By Peggy Drexler
Wednesday, August 6, 2003
The Pope and U.S. president aside, same-sex parents are gaining wider rights and acceptance. Along the way they are helping to make "parenting"--unbound by traditional sex-role connotations--the operative verb in childrearing.
Editor's Note: The following is a commentary. The opinions expressed are those of the author and not necessarily the views of Women's eNews.
(WOMENSENEWS)--President George W. Bush calls them sinners, Pope John Paul II is fulminating against them worldwide, and the Massachusetts high court is about to decide if they should be legally married in the United States.
Gay and lesbian couples embody changing ideas about sex and sex roles. They are challenging us all to reevaluate the terms of marriage. Along with single parents raising children, they are also transforming the nature of parenting--and showing how Americans have transcended the gender-based definitions of parenting. We aren't mother or father anymore; we're just parents.
For years now, we've been celebrating fathers who change diapers and mothers who bring home the bacon as well as cook it. But the Supreme Court's June 2003 landmark decision striking down sodomy laws validates gay relationships, including gay parenting, and shows how the terms "mother" and "father" are often archaic concepts.
Yes, the terms "mother" and "father" do still usually convey a biological distinction between who inseminates and who gives birth, but the rise of donor insemination and surrogate pregnancies open debate even on that.
Whether we acknowledge it willingly or not, the differing social roles the mother-father nouns once designated are rapidly converging. Certainly, there are still things that fathers undertake more than mothers, such as coaching the boys' soccer teams. Some things often seem to fall more to mothers, such as arranging child care. But each parent can, and does, tend to everything. Single parents have long blazed the way in performing the traditional roles of both mother and father; same-sex parents are pioneers on the same path. In today's America, no matter their gender, and no matter whether they are married or partnered or single, what people do is parent their children.
To parent: It's a verb that barely existed a quarter of a century ago. By now, however, it is more useful than the verbs "to father" and "to mother," which were always of limited utility. "To father" refers to nothing more than the biological function of making a baby; it is the provenance of paternity suits. "Fathering" says nothing about the social role of being a male who is an active presence in his child's life, performing the once-traditional masculine task of introducing his child into the world beyond the home. "Mothering," on the other hand, bears little genetic import at all; it primarily refers to the social role of caregiver. In our transformed world where men nurture and women behave paternally, "motherhood" and "fatherhood" reveal nothing about who takes the kids to school or disciplines them, who earns the family income or stays at home, or who comforts children when they cry or who praises them for being brave.
The experiences of gay and lesbian families are providing a valuable instruction manual for parenting beyond gender.
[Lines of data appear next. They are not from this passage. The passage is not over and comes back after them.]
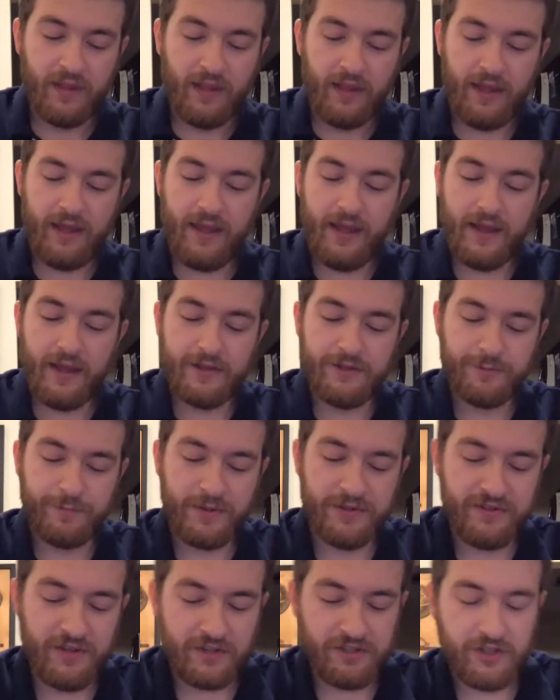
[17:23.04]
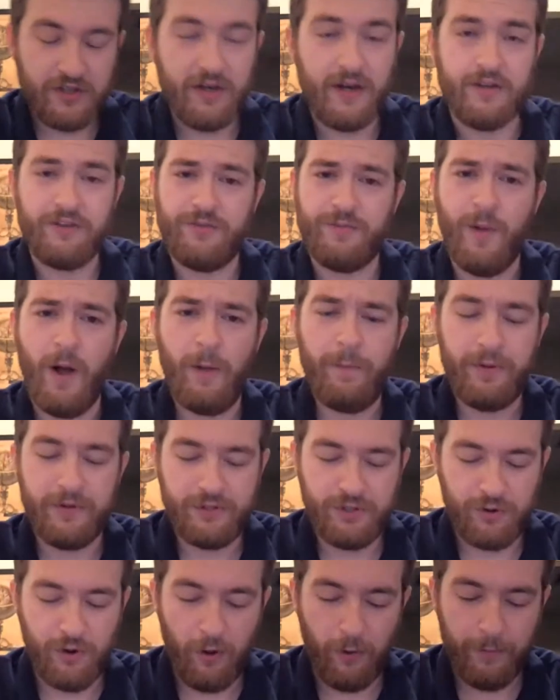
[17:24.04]
he is positioned in a small
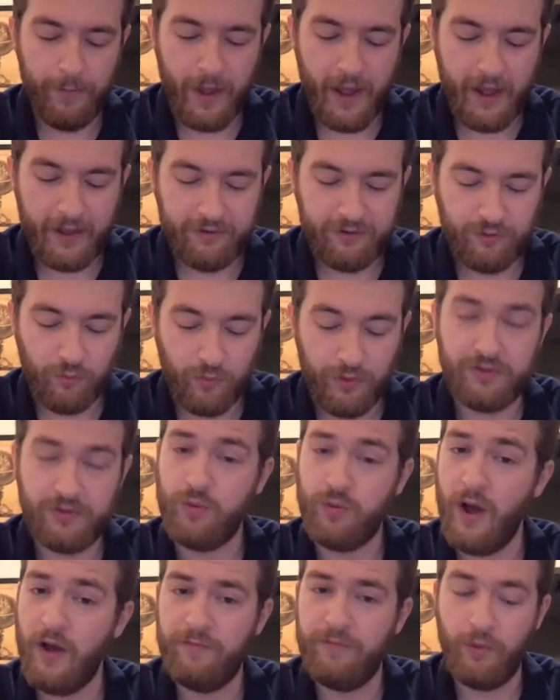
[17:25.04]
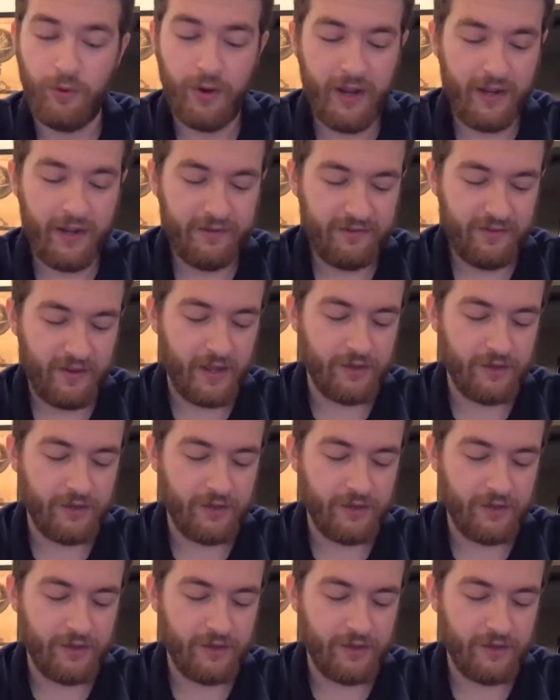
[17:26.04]
patrol base with 12 Marines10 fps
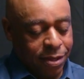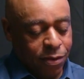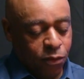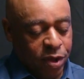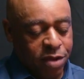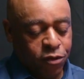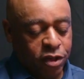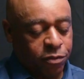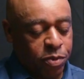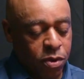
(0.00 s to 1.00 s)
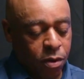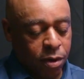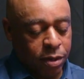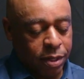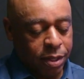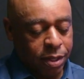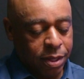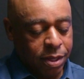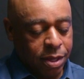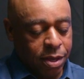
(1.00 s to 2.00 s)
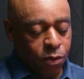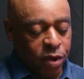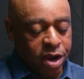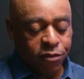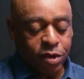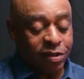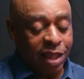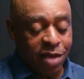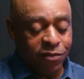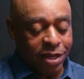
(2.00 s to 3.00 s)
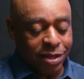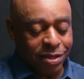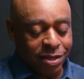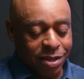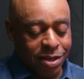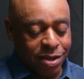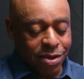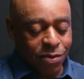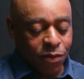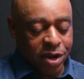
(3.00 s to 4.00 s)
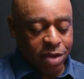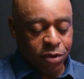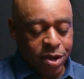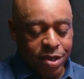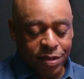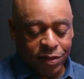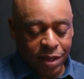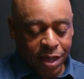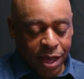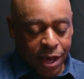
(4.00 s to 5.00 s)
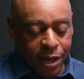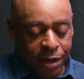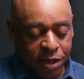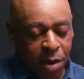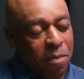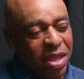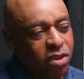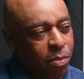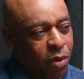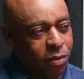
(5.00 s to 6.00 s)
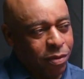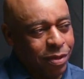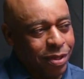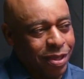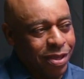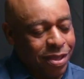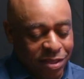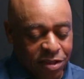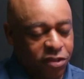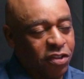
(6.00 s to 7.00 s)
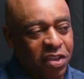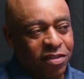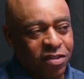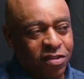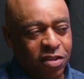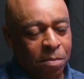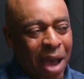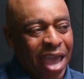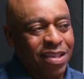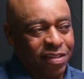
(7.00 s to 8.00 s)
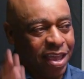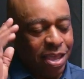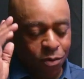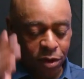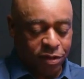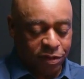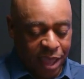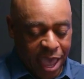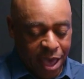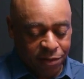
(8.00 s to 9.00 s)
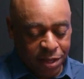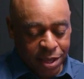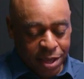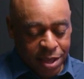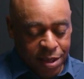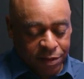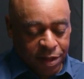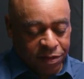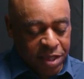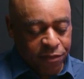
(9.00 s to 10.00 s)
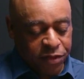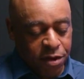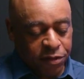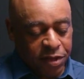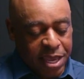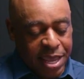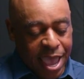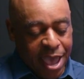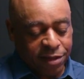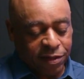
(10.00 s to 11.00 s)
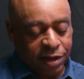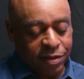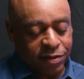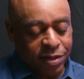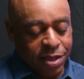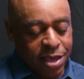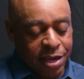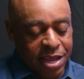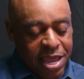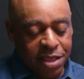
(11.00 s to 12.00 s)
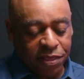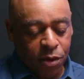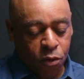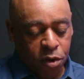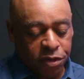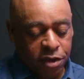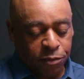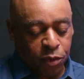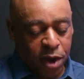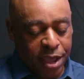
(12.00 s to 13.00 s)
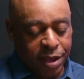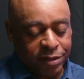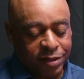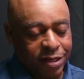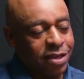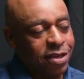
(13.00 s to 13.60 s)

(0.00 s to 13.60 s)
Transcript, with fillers: whatever is pure, whatever is lovely, whatever is uh, commendable. These are the things, this is the mindset he wants us to have. Wow. He says, if there's any excellence in anything worthy of praise,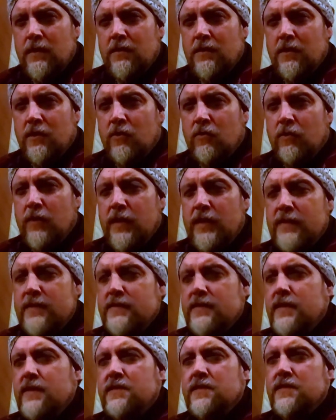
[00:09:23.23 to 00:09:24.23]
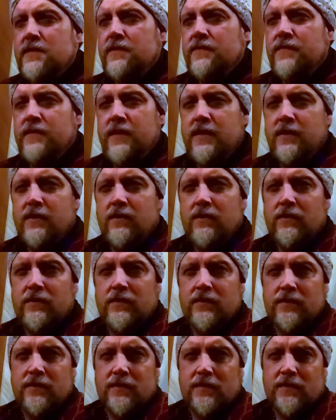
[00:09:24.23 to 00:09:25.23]
the great sensitive
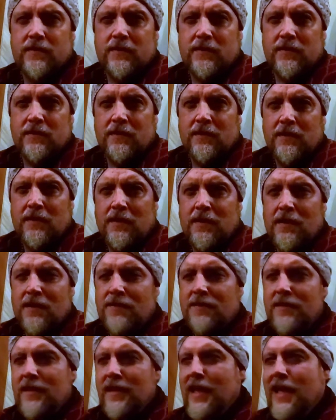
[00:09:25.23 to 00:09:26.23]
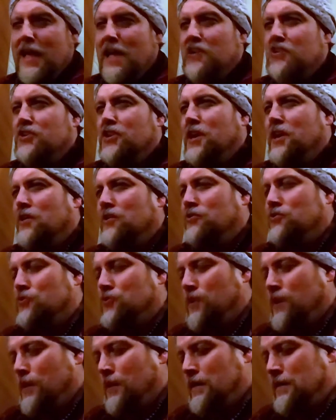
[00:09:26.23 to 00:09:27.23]
ears, the agile
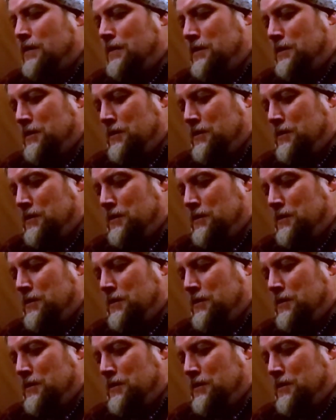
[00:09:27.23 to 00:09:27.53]
trunk,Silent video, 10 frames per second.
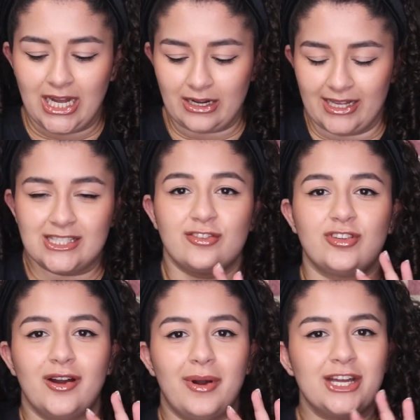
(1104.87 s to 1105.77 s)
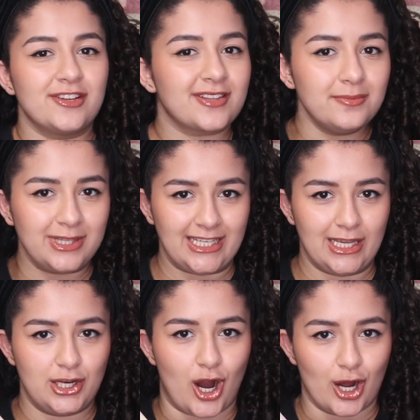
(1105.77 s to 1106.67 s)
Alright, so I just
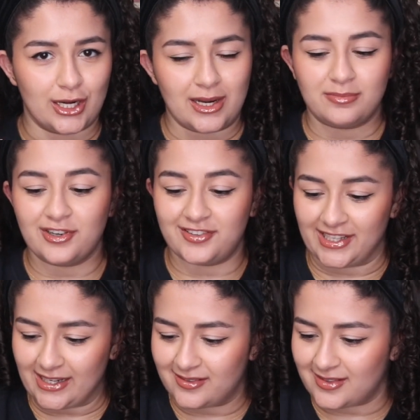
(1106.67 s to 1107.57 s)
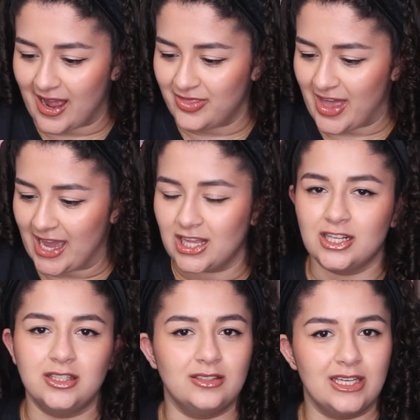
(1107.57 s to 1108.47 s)
completed arc number 6, and that
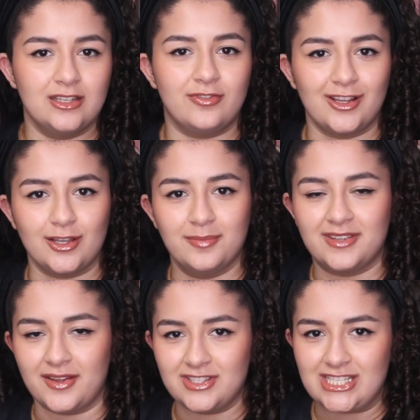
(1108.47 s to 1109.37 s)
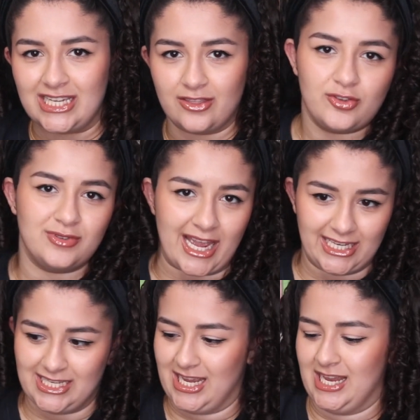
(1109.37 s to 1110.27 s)
included volume 17 through
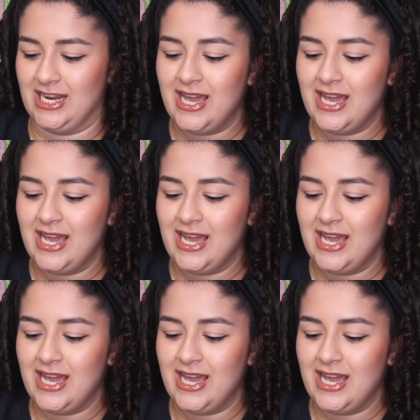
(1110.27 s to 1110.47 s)
19.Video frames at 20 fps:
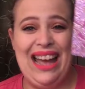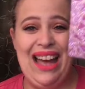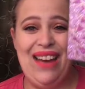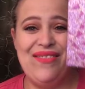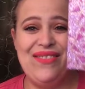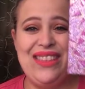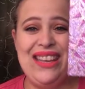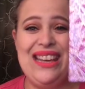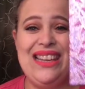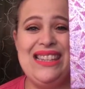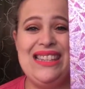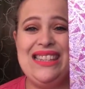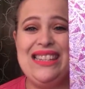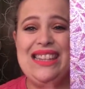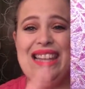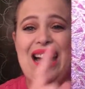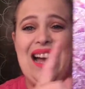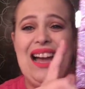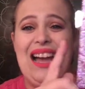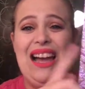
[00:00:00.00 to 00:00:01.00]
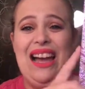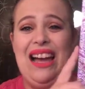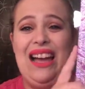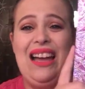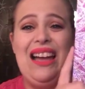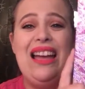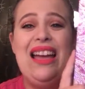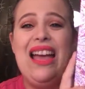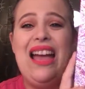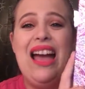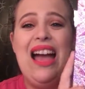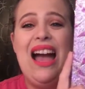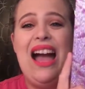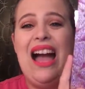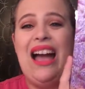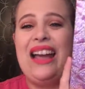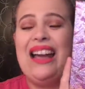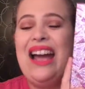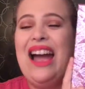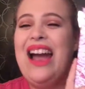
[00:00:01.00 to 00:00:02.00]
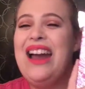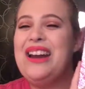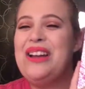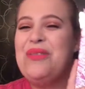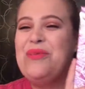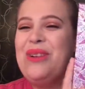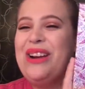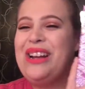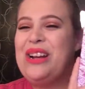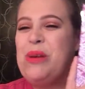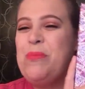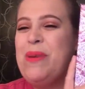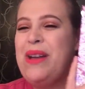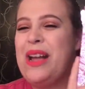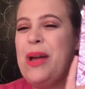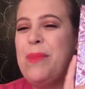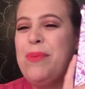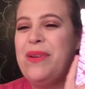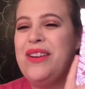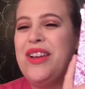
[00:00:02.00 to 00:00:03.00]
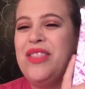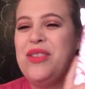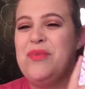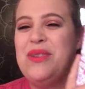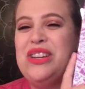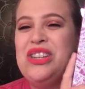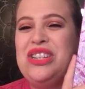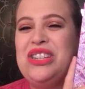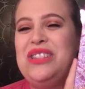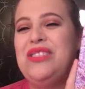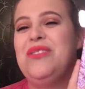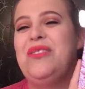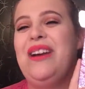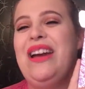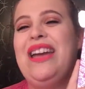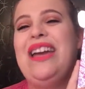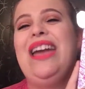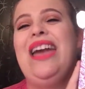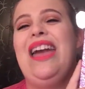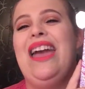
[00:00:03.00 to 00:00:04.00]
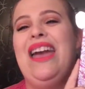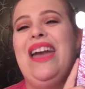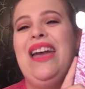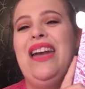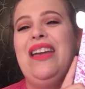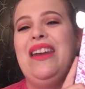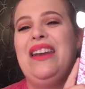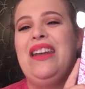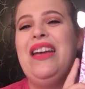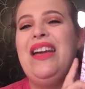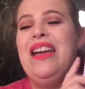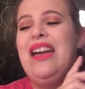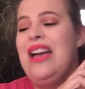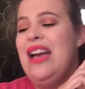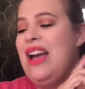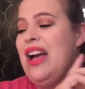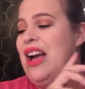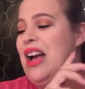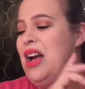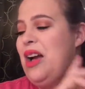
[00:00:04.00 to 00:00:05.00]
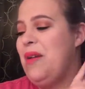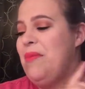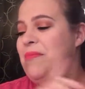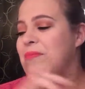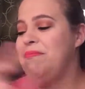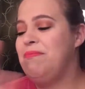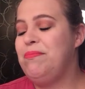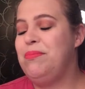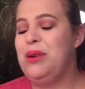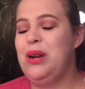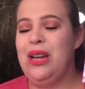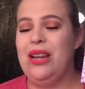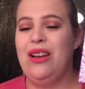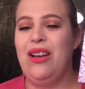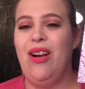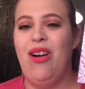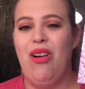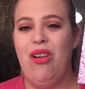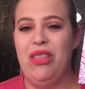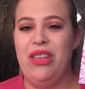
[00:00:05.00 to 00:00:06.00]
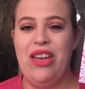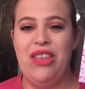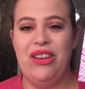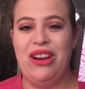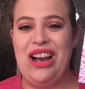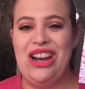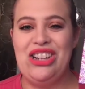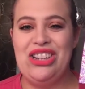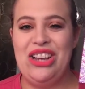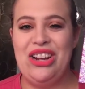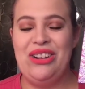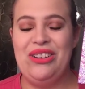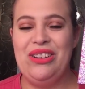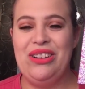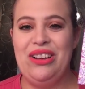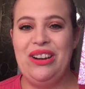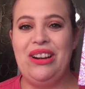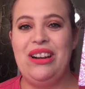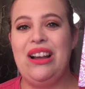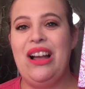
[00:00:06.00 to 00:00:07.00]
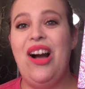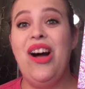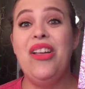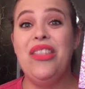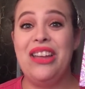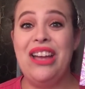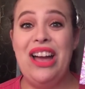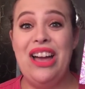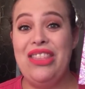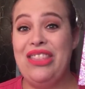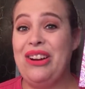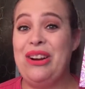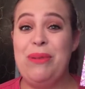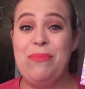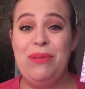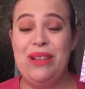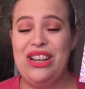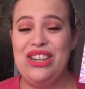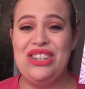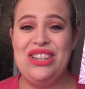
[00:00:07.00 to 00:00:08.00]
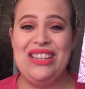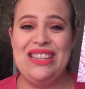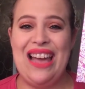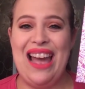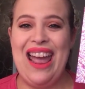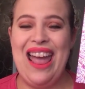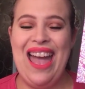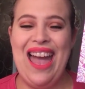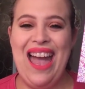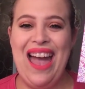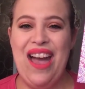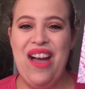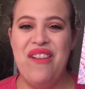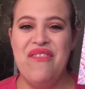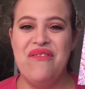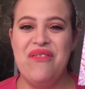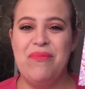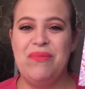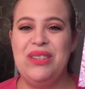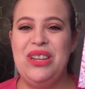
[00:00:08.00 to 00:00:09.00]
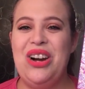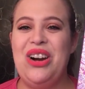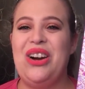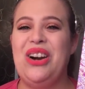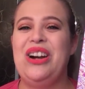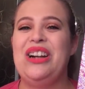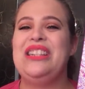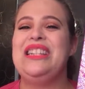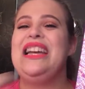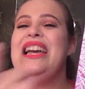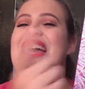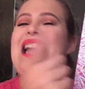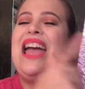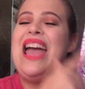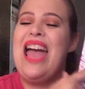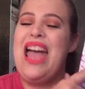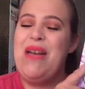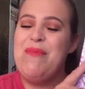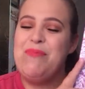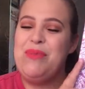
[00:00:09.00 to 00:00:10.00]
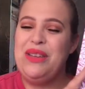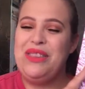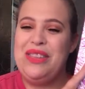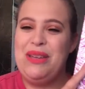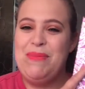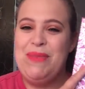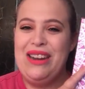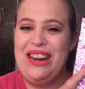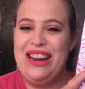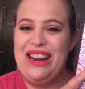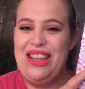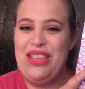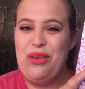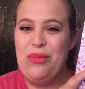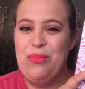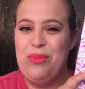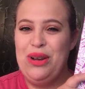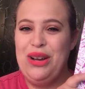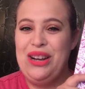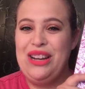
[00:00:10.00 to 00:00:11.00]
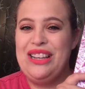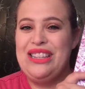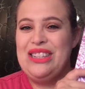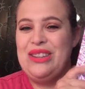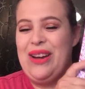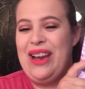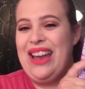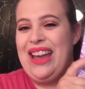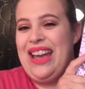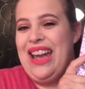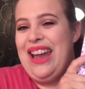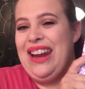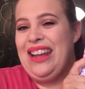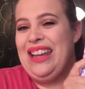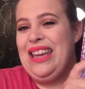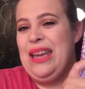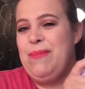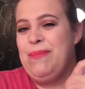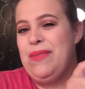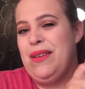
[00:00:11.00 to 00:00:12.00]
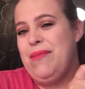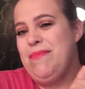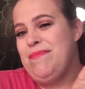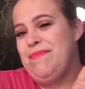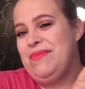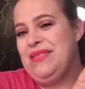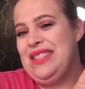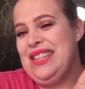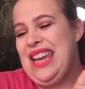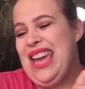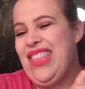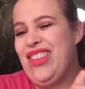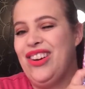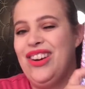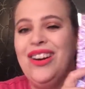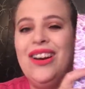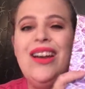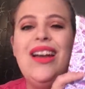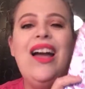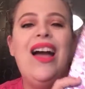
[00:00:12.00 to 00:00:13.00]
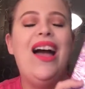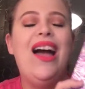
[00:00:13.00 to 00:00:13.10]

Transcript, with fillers: to have this. I kind of want to go pick up another one just so I can put all the other blushes I have from Tarte and put them in another book, so I can kind of keep them together.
Films such as "Daddy and Papa," directed by Johnny Symons, and "He's Having a Baby," directed by Georg Hartmann, dramatize the dimensions of same-sex parenting. Books such as "Gay Dads: A Celebration of Fatherhood," edited by David Strah, and actor B. D. Wong's memoir of his newborn son's life-threatening illness, "Following Foo: (the electronic adventures of The Chestnut Man)," show the challenges and choices made by male couples heading families.
These contributions help us see how, for gays and lesbians, the words "mother" and "father" are barely even linguistic conveniences, much less terms that signify who does what in a family, or who's who. Big news stories, such as the proud gay parents of quadruplets in Kentucky and the lesbian parents suing the state of Massachusetts for the right to marry, show how the task of raising children is rapidly becoming work without ties to traditional sex roles.
By virtue of being same-sex parents, lesbian and gay couples are not shadowed by the traditional sex roles that still ghost heterosexual couples and that can harry single parents who can feel their families are deficient because both genders are not represented. When both parents are male, who acts as father? When they are both female, does one parent play daddy? As shown since 1996 in my own studies of two-woman households, homosexual parents have no choice but to roll their own roles--establishing their own responsibilities based on what suits their characters and temperaments, and what's best for their kids.
A gay man can grin and say ironically, "I'm a really good mother," which may mean that he performs the daily child care in his home, but his comment does not define him as a mom. Nor is a lesbian who coaches her son's hockey team a father. Both are just doing what parents do. And they are showing us all that we can raise children who believe a parent can do anything.
Peggy F. Drexler, Ph.D., is a research psychologist, writer and lecturer who is currently at work on a book tentatively entitled "Mothers Make Men."